- [Records for processing]:
__________

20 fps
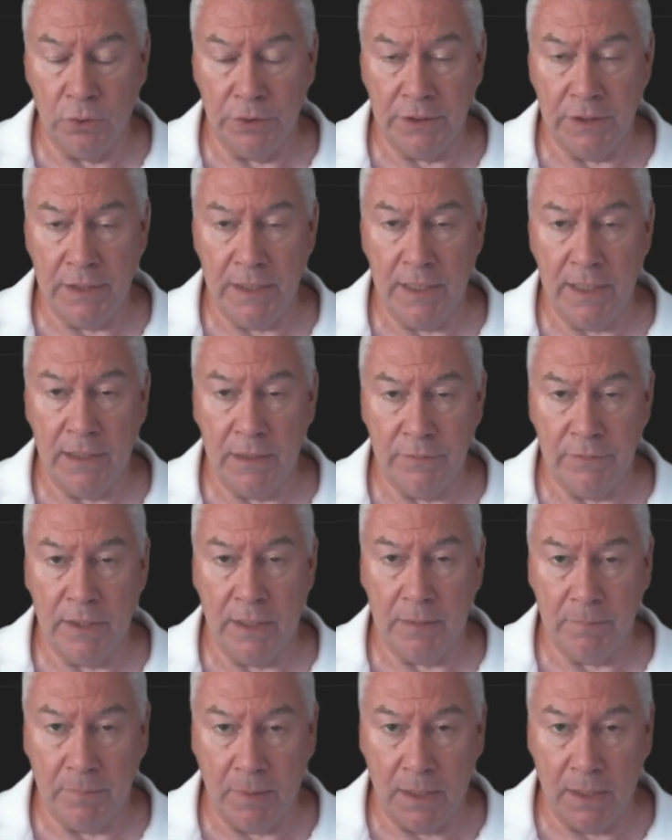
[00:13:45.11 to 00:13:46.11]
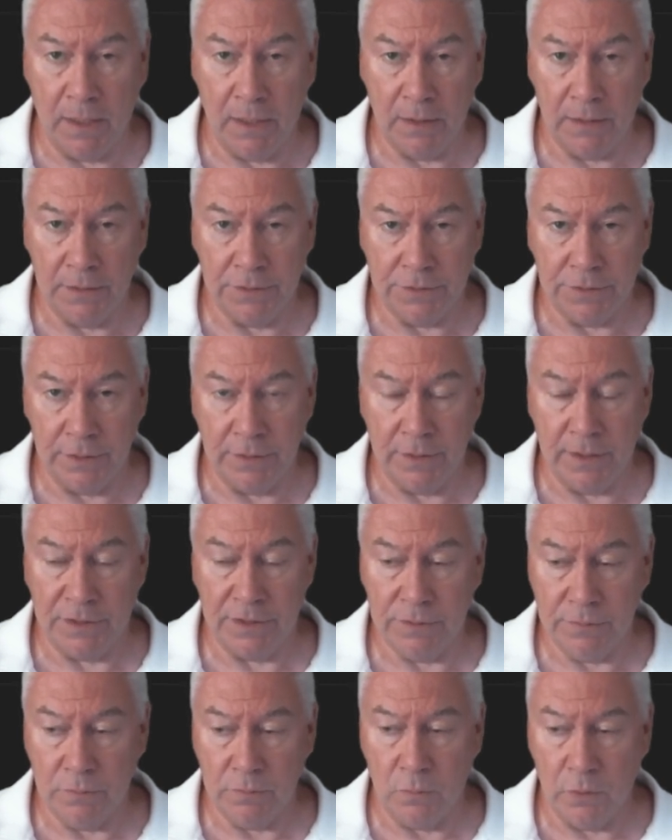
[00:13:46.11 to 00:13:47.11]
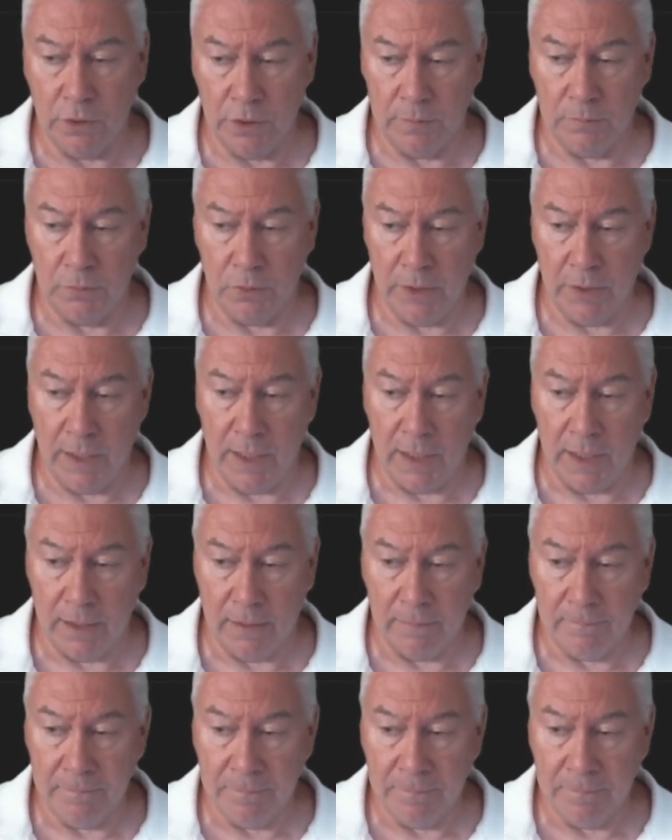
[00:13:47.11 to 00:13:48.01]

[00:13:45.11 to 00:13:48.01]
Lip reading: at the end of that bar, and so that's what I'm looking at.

__________

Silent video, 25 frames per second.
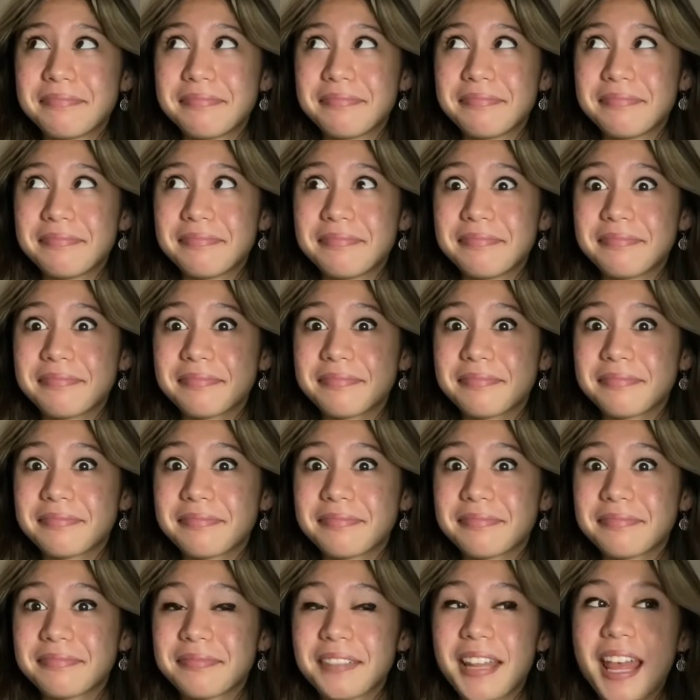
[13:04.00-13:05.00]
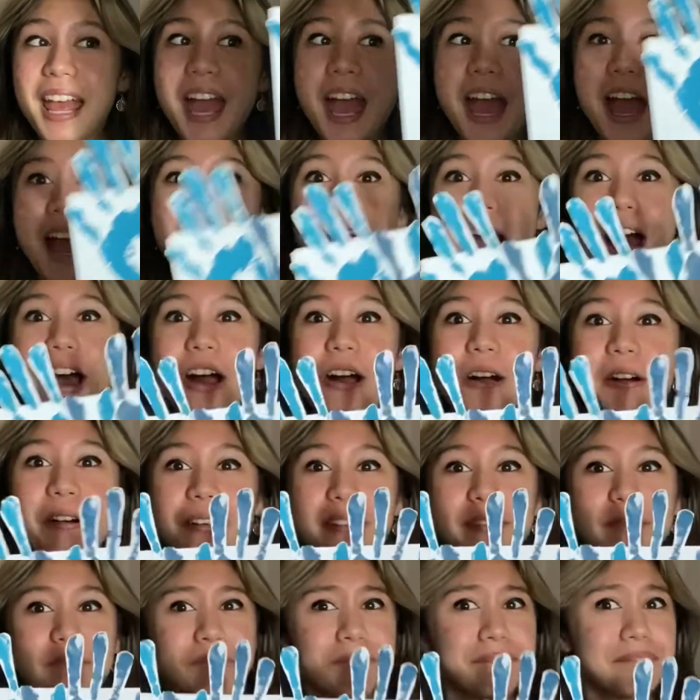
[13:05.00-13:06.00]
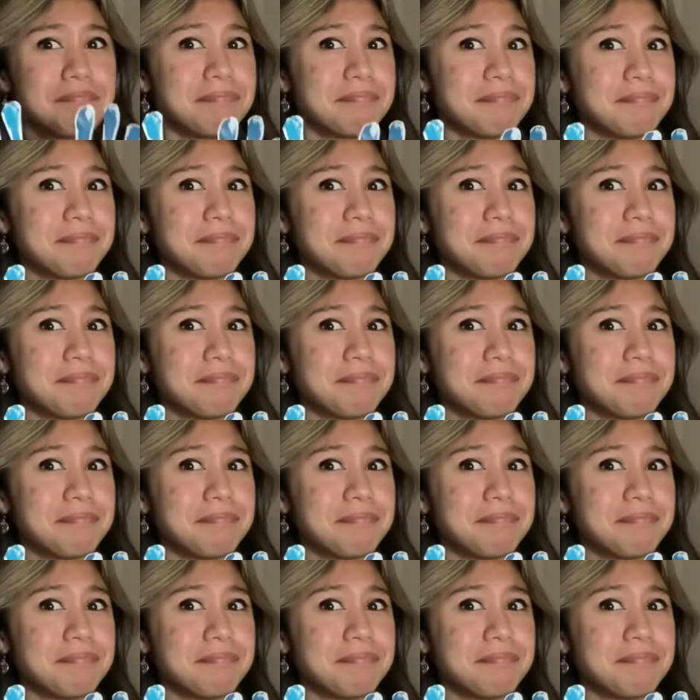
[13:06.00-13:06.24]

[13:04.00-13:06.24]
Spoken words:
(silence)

__________

- [Task brief]: Copy exactly the lines of the entries above from the one containing "[00:13:46.11 to 00:13:47.11]" through the one containing "Lip reading: at". Both end lines count; pictures do not.

- [Solution to this exercise]:
[00:13:46.11 to 00:13:47.11]
[00:13:47.11 to 00:13:48.01]

[00:13:45.11 to 00:13:48.01]
Lip reading: at the end of that bar, and so that's what I'm looking at.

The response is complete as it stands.